If you plan to use custom notification templates, you must set up the templates before you configure enrollment modes. For more information about notification templates, see Notifications.
For these notification templates, use your configured SMTP server setup within XenMobile. Set your SMTP information first before proceeding.
The Expire after and Maximum Attempts options change based on the Enrollment mode option that you choose. You cannot change these options.
Select ON for Send invitation and then click Save and Send to complete the process.

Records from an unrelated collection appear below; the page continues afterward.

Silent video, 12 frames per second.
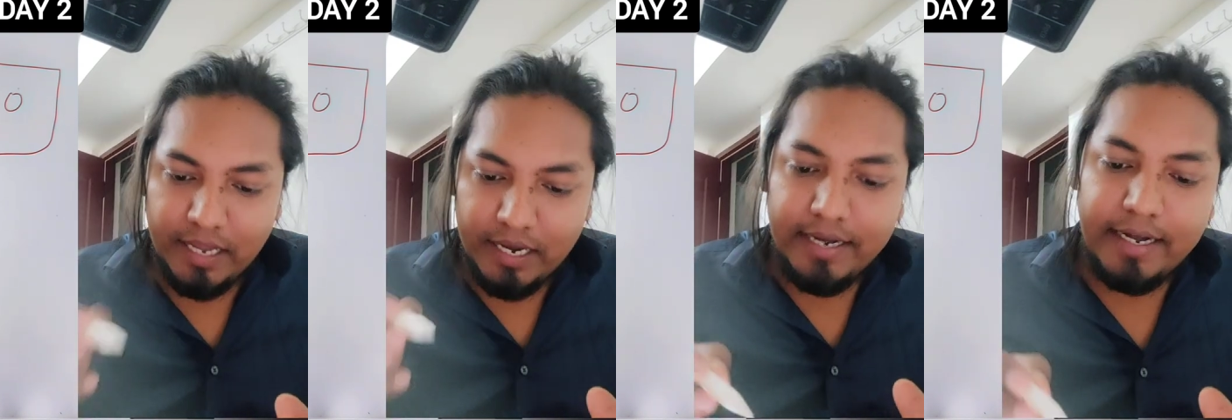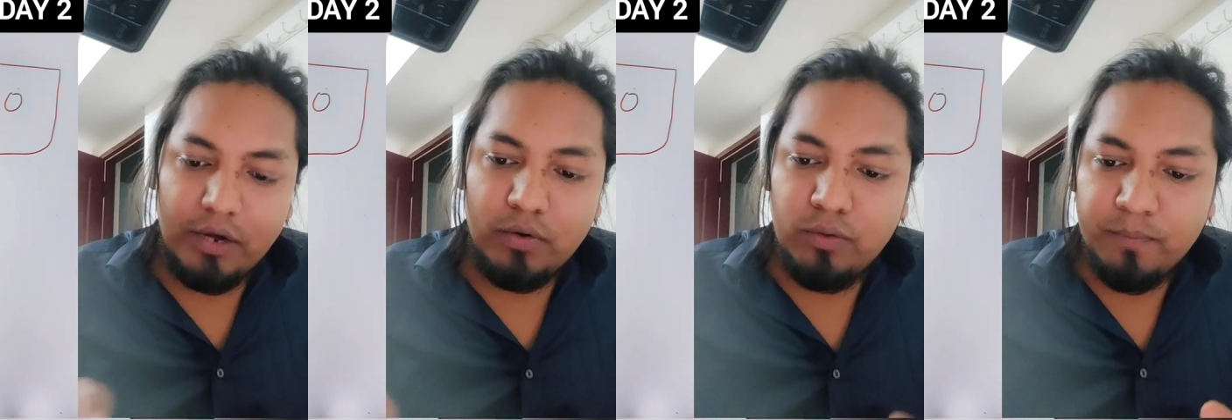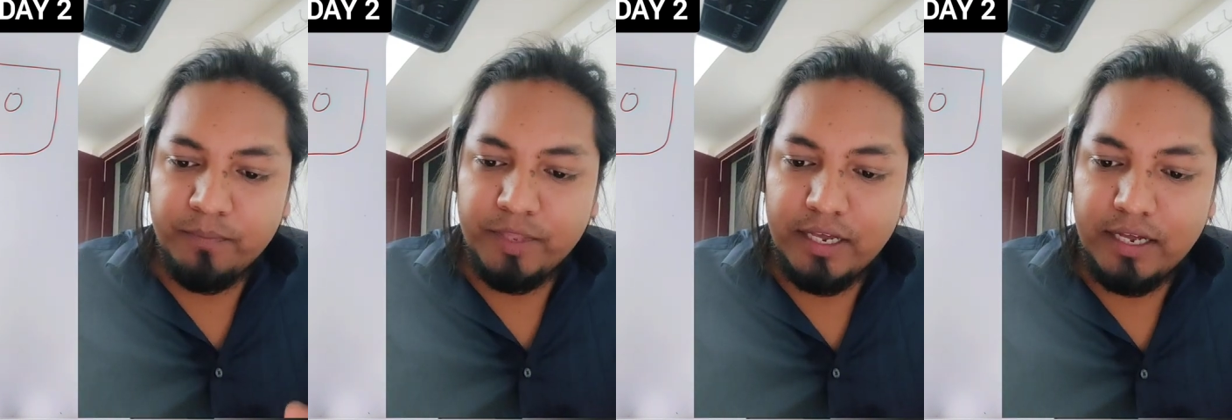Now,
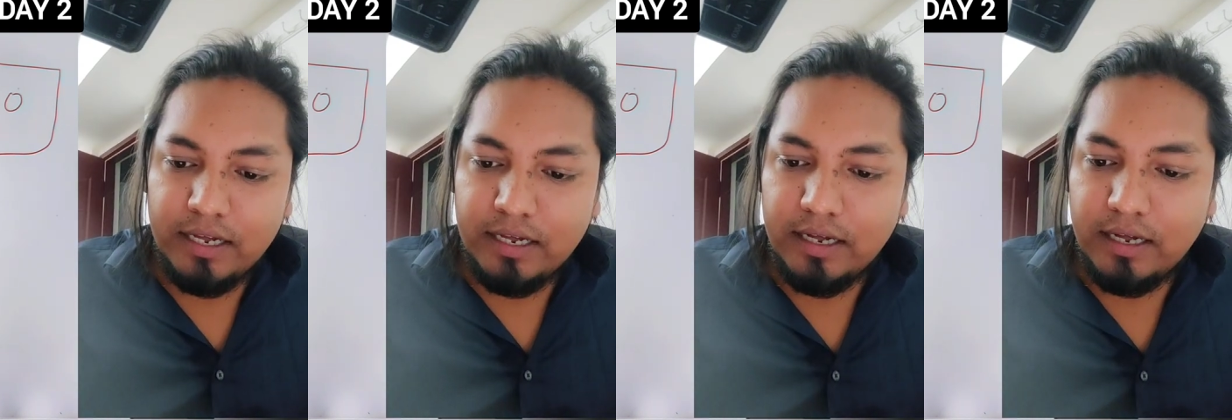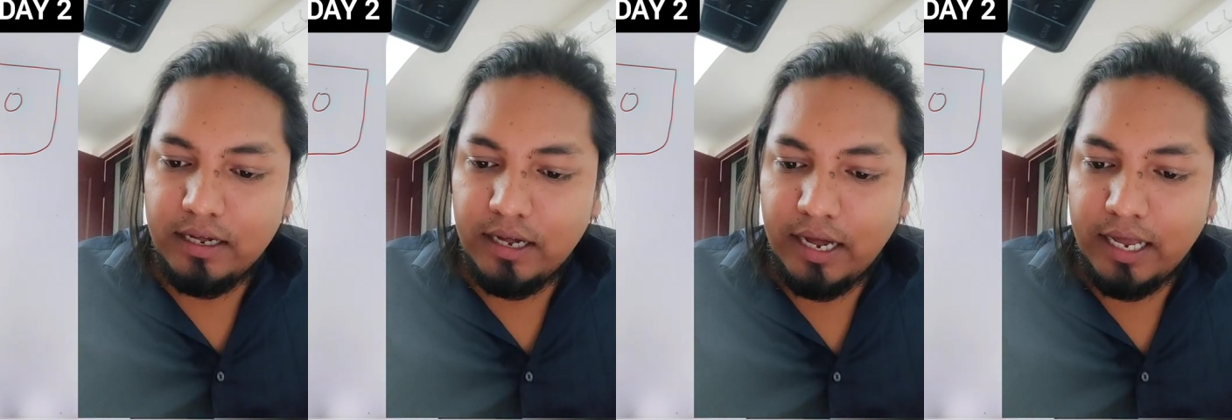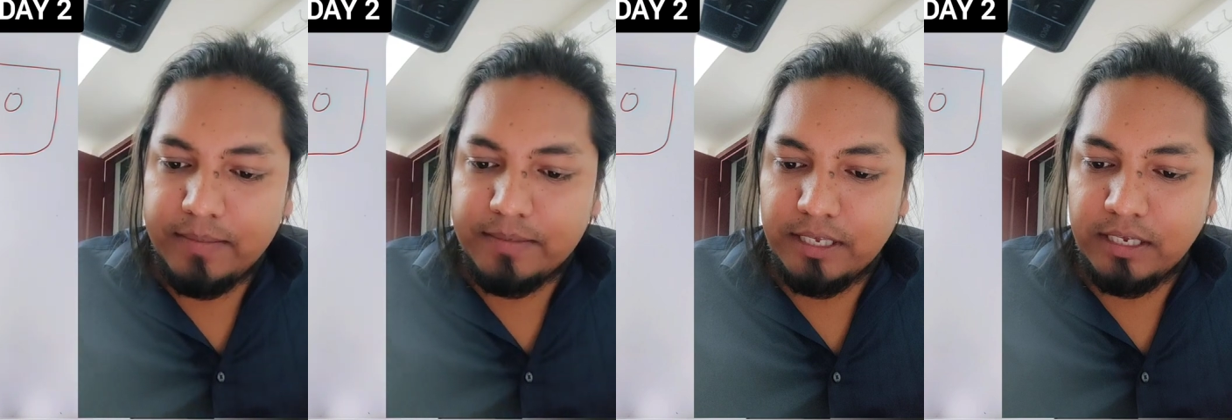I
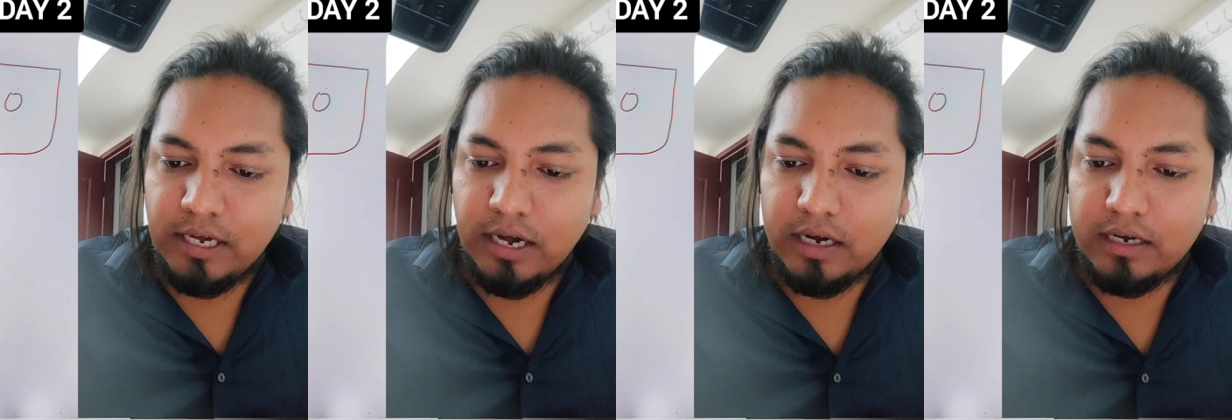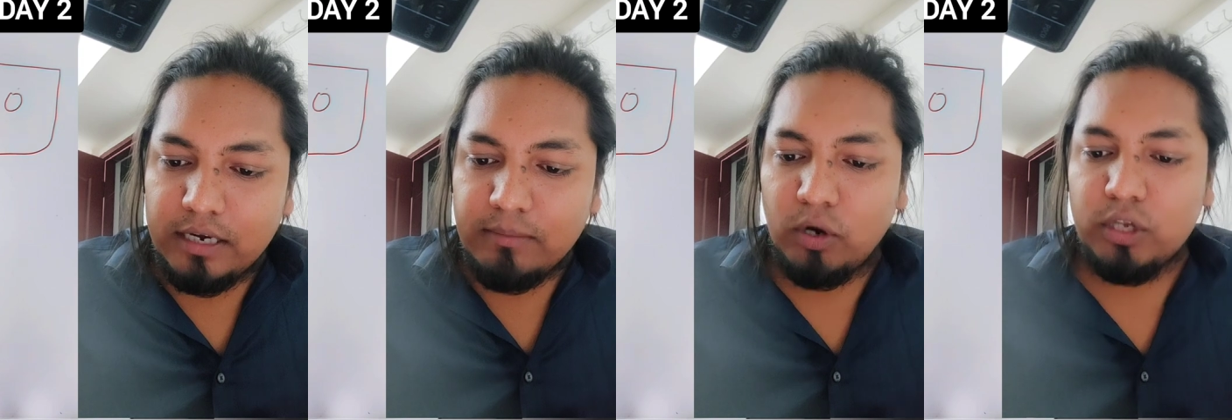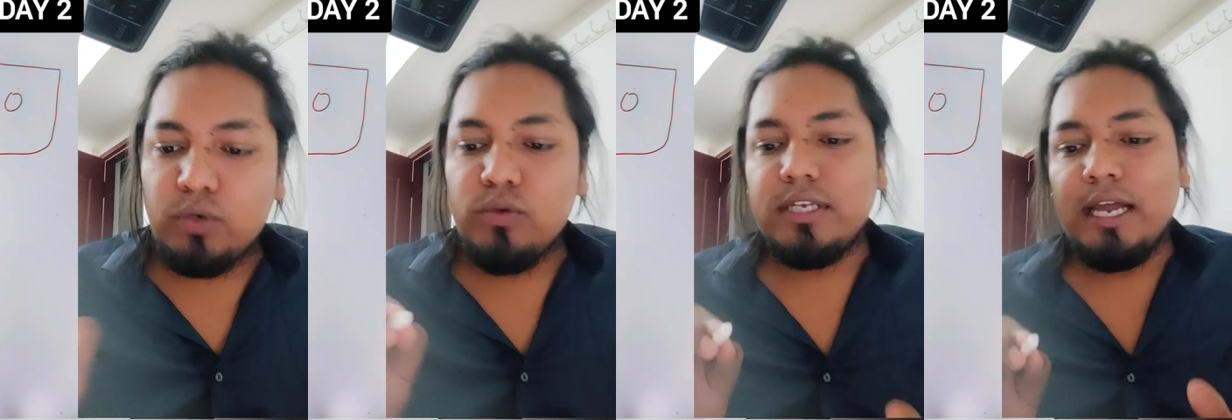am saying 100
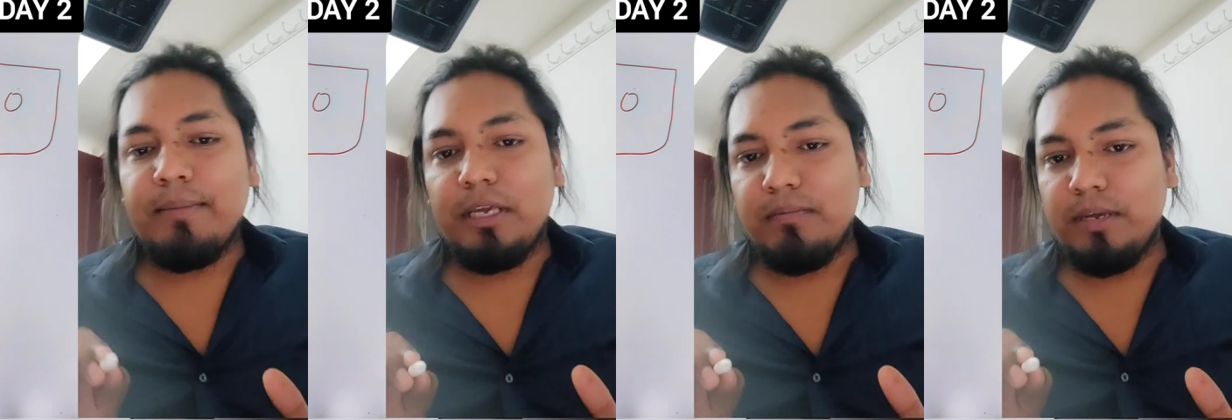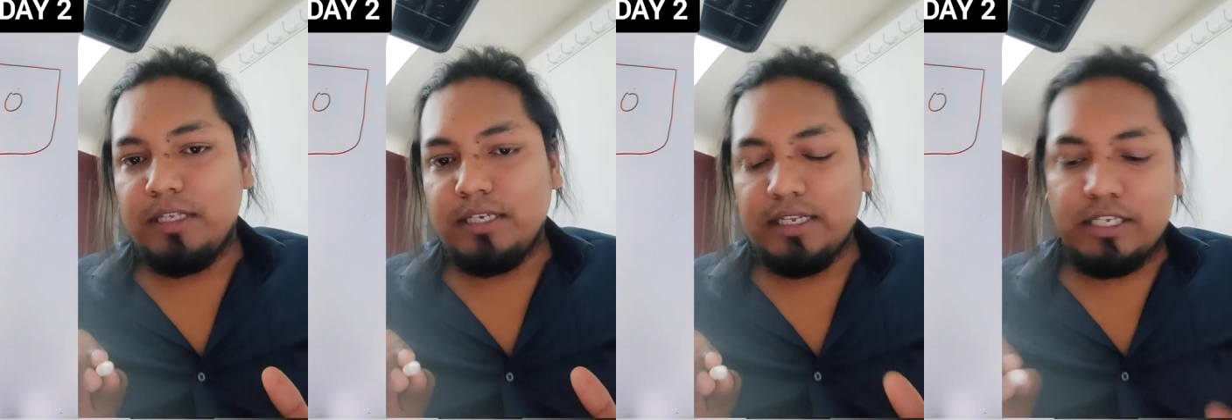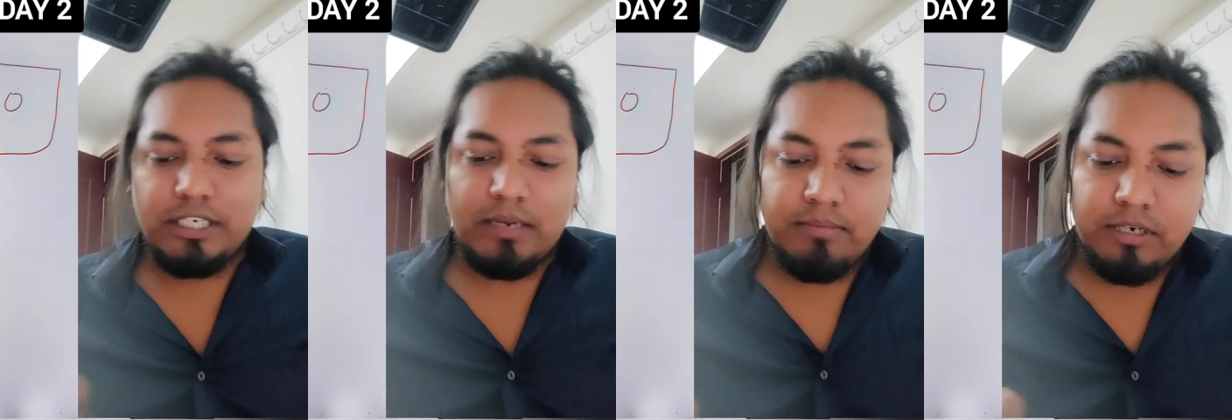molecules I am keeping inside the
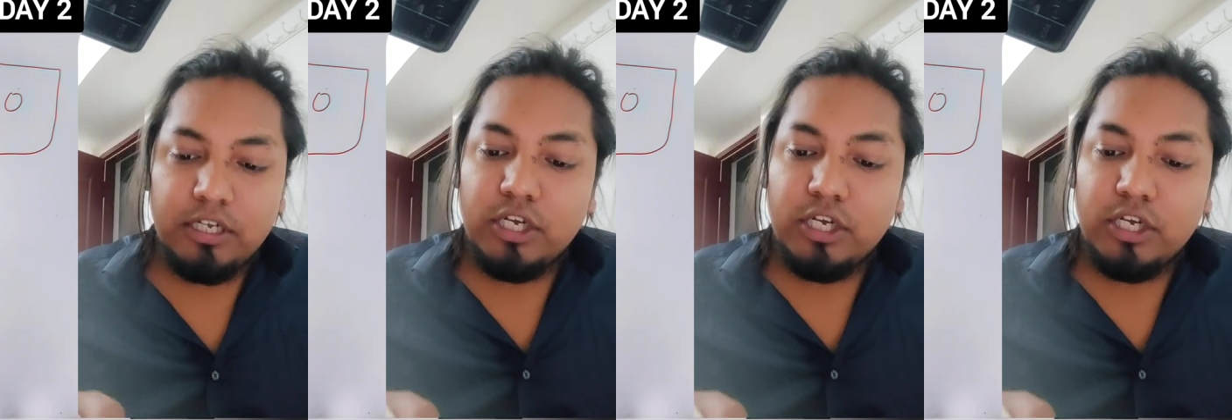chamber.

You can use nested groups to send invites. Typically, nested groups are used in large-scale environments where groups with similar permissions are bound to each other.
Navigate to Settings > LDAP and then enable the Support nested group option.
Issue: Invites are being sent out to users even though they have been removed from an Active Directory group.
Solution: Depending on how large your Active Directory environment is, it could take up to six hours for changes to propagate to all servers. If a user or nested group is removed recently, XenMobile may still consider those users as a part of the group.
Therefore, it’s best to wait up to six hours before sending out another group invite to your group.